The colors: An interior of a small ship in space shouldn’t be lit very brightly, and it’s not on the first page. However, David Curiel has found the perfect mix of colors to connote darkness, yet brightened up enough objects, and putting shines off of others, to allow the visuals to be completely seen. The splash of 2 and 3 uses terrific scarlets to make Caleb’s ship stand out, and every shade of grey and blue is used for the Imperial ships, making them instantly villainous, rather than the bright colors used in Episode III that showed they were on the good guys’ side.
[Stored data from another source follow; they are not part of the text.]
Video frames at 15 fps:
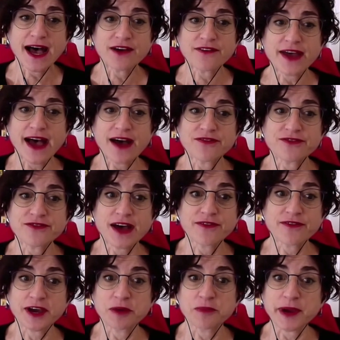have
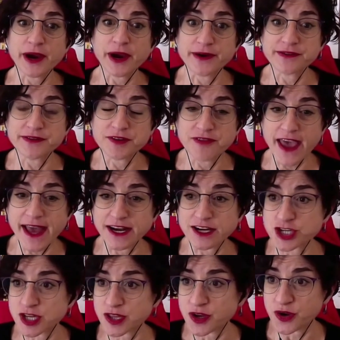a comparative
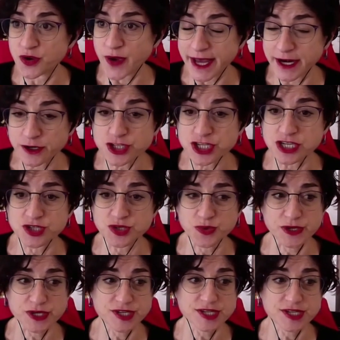advantage in the new energy
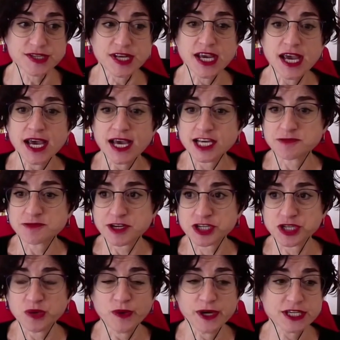sources, especially
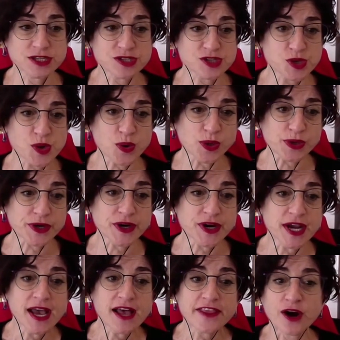wind and solar,
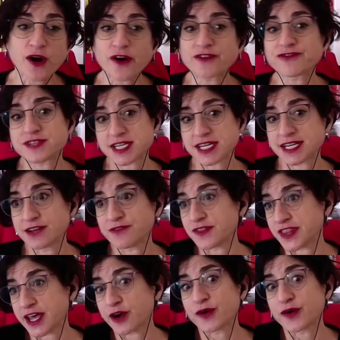that
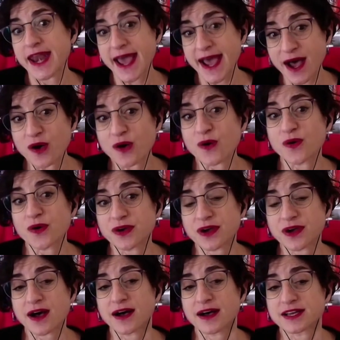are now
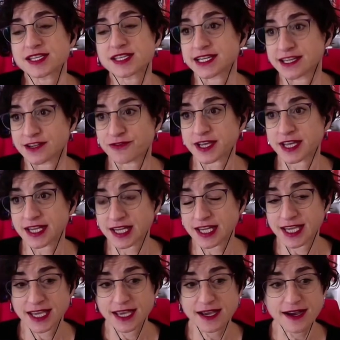
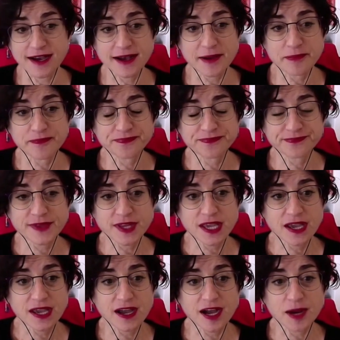significantly
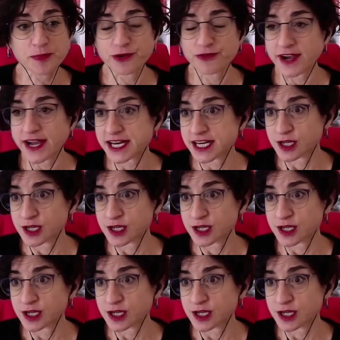provided at a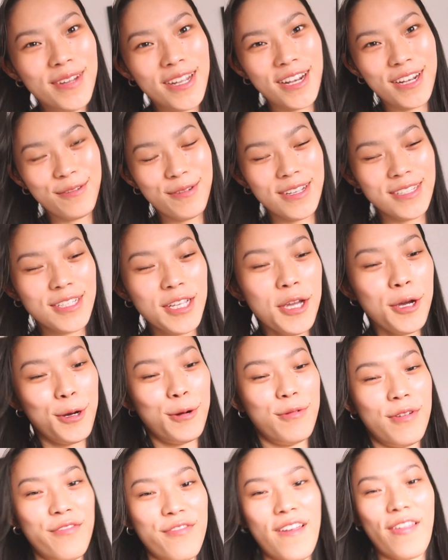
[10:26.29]
But anyways,
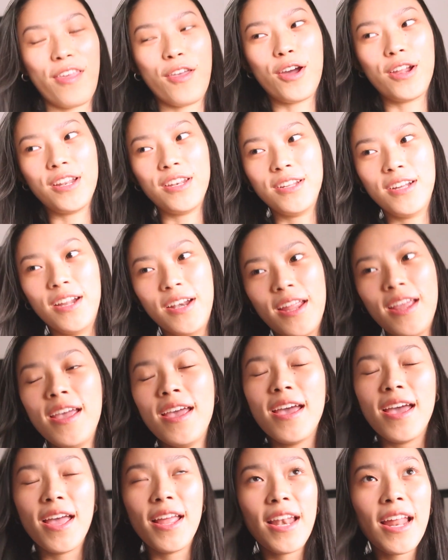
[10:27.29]
we finally got it done.
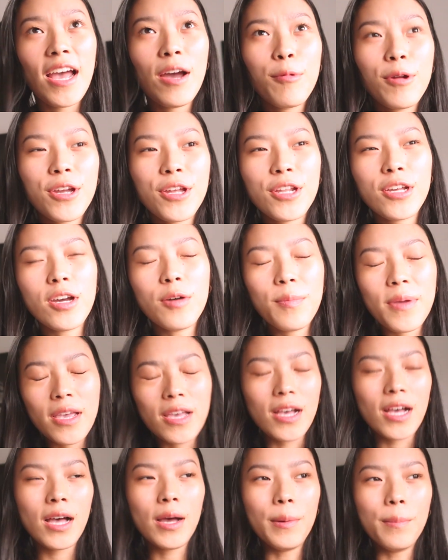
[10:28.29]
And now we're gonna go
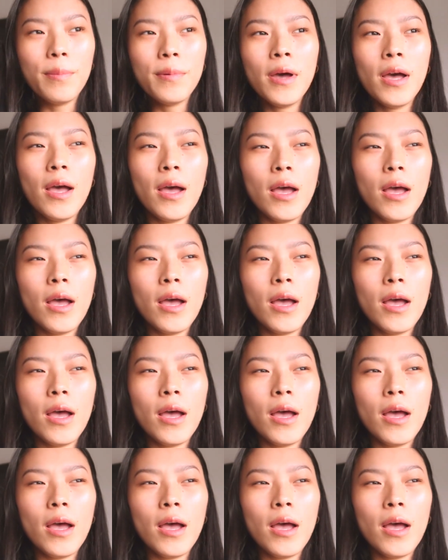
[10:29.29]
pick upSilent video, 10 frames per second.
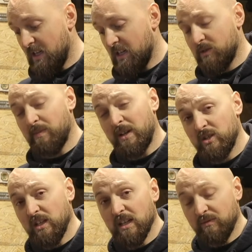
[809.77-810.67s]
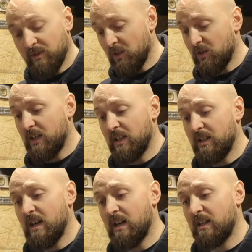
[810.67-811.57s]
especially if you're
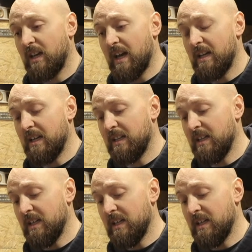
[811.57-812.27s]
looking at getting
Space is also well colored, being a combination of blue, black, and violet. I like that Caleb’s thought balloons were in yellow, creating an instant visual cue to let readers know that what they were reading was not being spoken. Page 12’s last panel has the best coloring of the book because several characters are in water. Liquids usually trip up colorists, but not Curiel, who uses several different shades to show depth and movement in the water. Overall grade: A+

The letters: Transmissions, thoughts and dialogue (same font), gorgeous title work on Page 3, yells, screams, sounds, and the tease for next issue’s continuation are by VC’s Joe Caramagna. I’m not a fan of the dialogue font, which stands out as weak in the transmission on 2, and I’m disappointed that the igniting of a lightsaber has no sound. The insertion of this sound is not Caramagna’s choice, it was Weisman’s, and it needed to be there. That lack makes its appearance on that page lose power. Overall grade: B

The final line: Kanan’s future life is taking shape in an exciting and superiorly illustrated tale. Will please Star Wars fans and those curious about Star Wars Rebels. I’d really like to see the lettering changed and sounds added, though. Overall grade: A

Patrick Hayes was a contributor to the Comic Buyer’s Guide for several years with “It’s Bound to Happen!” and he’s reviewed comics for TrekWeb and TrekCore. He’s taught 8th graders English for 20 years and has taught high school English for five years and counting. He reads everything as often as he can, when not grading papers or looking up Star Trek, Star Wars, or Indiana Jones items online.